Here are three reasons why Joe Biden is steadily crushing Trump on energy and climate change at the ballot box.
First, it wasn’t a gaffe. It was the truth, and most Americans agree with Biden.
This is what Biden actually said: “I would transition away from the oil industry, yes. The oil industry pollutes, significantly. It has to be replaced by renewable energy over time.”
According to post-debate polling from Politico, only 19% of registered voters oppose “transitioning the United States from using fossil fuels to using renewable energy.” Even a majority of Republicans support a transition.
Trump is swimming upstream against Americans’ powerful belief in the future of clean energy. In fact, 82% of registered voters believe that “the primary goal of U.S. energy policy should be achieving 100% clean energy,” according to another poll by Yale.

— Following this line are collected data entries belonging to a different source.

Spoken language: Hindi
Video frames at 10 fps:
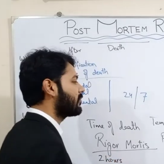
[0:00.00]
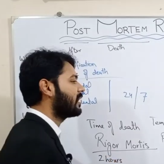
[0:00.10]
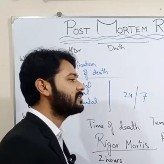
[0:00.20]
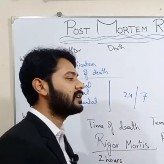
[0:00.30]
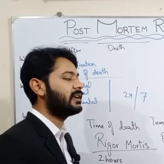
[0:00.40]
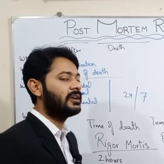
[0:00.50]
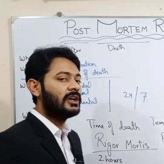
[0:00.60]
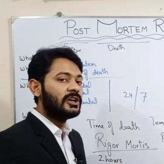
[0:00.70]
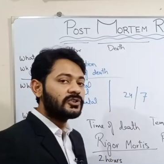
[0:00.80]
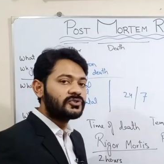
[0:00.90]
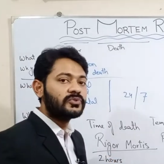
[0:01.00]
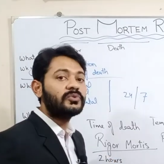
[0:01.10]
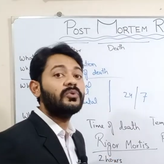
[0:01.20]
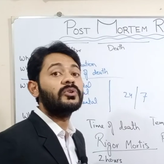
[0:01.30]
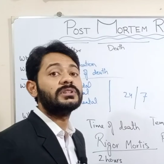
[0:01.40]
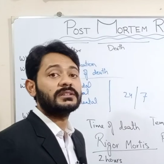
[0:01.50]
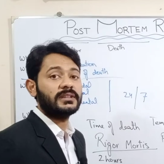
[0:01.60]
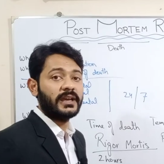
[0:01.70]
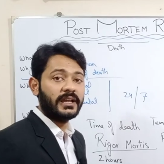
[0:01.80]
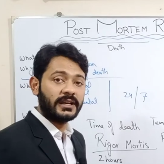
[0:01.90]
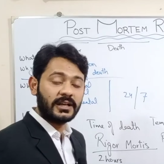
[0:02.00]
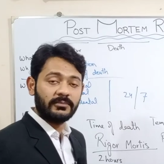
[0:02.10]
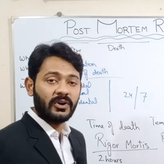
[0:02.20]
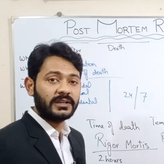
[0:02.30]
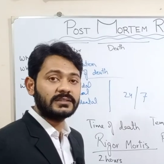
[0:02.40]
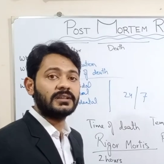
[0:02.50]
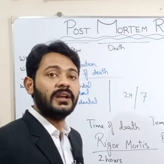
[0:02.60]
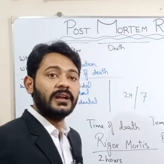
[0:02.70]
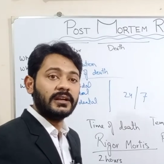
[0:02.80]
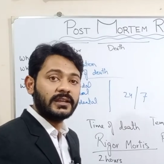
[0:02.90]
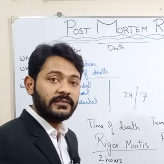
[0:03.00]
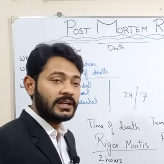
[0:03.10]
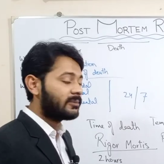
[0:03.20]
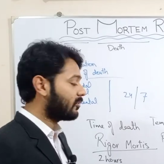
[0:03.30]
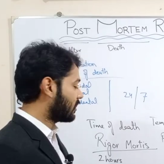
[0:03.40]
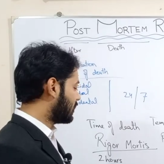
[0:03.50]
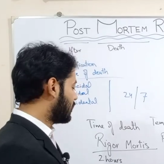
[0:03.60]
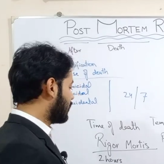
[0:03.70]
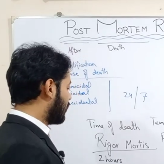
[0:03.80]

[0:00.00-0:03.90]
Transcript: के बाद ये शुरू हो जाता है रिगर मार्टिस डिवेलप होना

Second, Biden has successfully advanced his vision of economic growth and opportunity by painting a tangible picture for voters focused on clean energy.
Wind and solar power are “the fastest-growing jobs and they pay good prevailing wages, 45–50 bucks an hour,” Biden told voters during the debate.

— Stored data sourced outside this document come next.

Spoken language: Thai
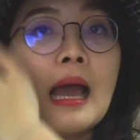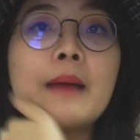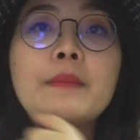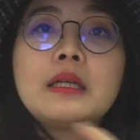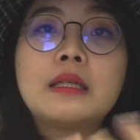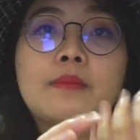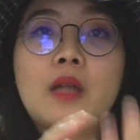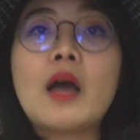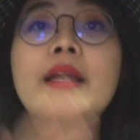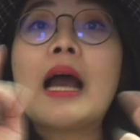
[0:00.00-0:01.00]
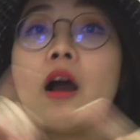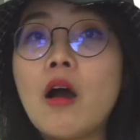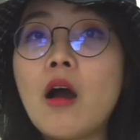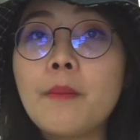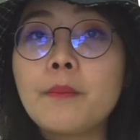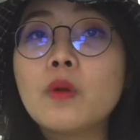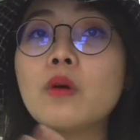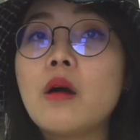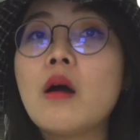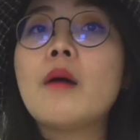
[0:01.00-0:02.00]
ห้ามลืมเนาะยาอม
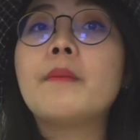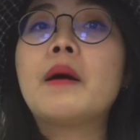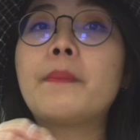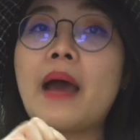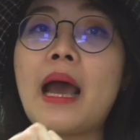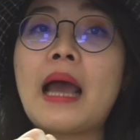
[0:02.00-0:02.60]
ลูกอมเอาไป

Trump is chasing an economic message of his own: protecting fracking in Pennsylvania. But it’s likely a dry well politically, with few undecided votes in play. Just 12% of Pennsylvanians believe that natural gas drilling has greatly improved the quality of life in those communities where drilling is taking place, according to a 2020 poll by Franklin & Marshall College.
Moreover, the poll found that only 38% of Pennsylvanians believe the economic benefits of natural gas drilling outweigh the possible environmental damage. When Biden says he wants to clean up fracking, not ban it, he is speaking to them. Hard-working Pennsylvanians in the natural gas industry want their kids to have clean water too.
Third, climate change is a winning political issue for Democrats. 68% of registered voters say climate change will be an important issue in their presidential vote, according to a poll by Pew Research Center.
The political proving ground for climate change came in the 2018 mid-term elections when dozens of Democrats won seats in tight House elections by profiling climate change.
The key to Democrat’s success in 2020 could be the army of climate voters and volunteers that is bigger and broader than ever before.
Climate change is seen as the #1 issue for Democratic voters, according to an NPR poll. Today, climate disasters are up close and personal for Americans in battleground states throughout the nation. Climate-driven volunteers are talking to neighbors, staffing phone banks, and working the polls for Biden and Democrats.
And climate change is driving Americans who sat home in 2016 to turn out and vote this year in numbers that are already setting records. Number-crunching political consultants have determined that climate ads, such as this one featuring Biden speaking about climate change, are the #1 performer across all issues when it comes to mobilizing young voters.
Not surprisingly, Biden is airing a new climate video ad for the final week of the campaign.
Even Trump’s gleeful attacks on the Green New Deal are falling flat. FiveThirtyEight includes a “mini Green New Deal” on its list of “Issues that Divide Republicans,” noting that 45% of Republicans support a Biden-like “$2 trillion plan to increase the use of renewable energy and build energy-efficient infrastructure.”
In addition to ceding the climate vote to Biden, Trump’s hostility toward climate science has created fertile ground for voter distrust over his approach to COVID. After all, his claims that we have rounded the final turn of the pandemic is a mirror image of his claims that climate change is a hoax, downplaying the devastating reality even as wildfires and other climate disasters strike.
To sum up, Biden’s decision to lean in on clean energy is mobilizing a massive army of climate-first voters, shining a spotlight on his plan to create millions of good-paying clean energy jobs, and reminding voters of Trump’s anti-science approach to big threats, including the pandemic.
No wonder that, according to CNN’s post-debate poll, 67% of likely voters who watched the final debate believe that Biden would be better than Trump at handling climate change.
That’s not a gaffe. But it could be the winning strategy.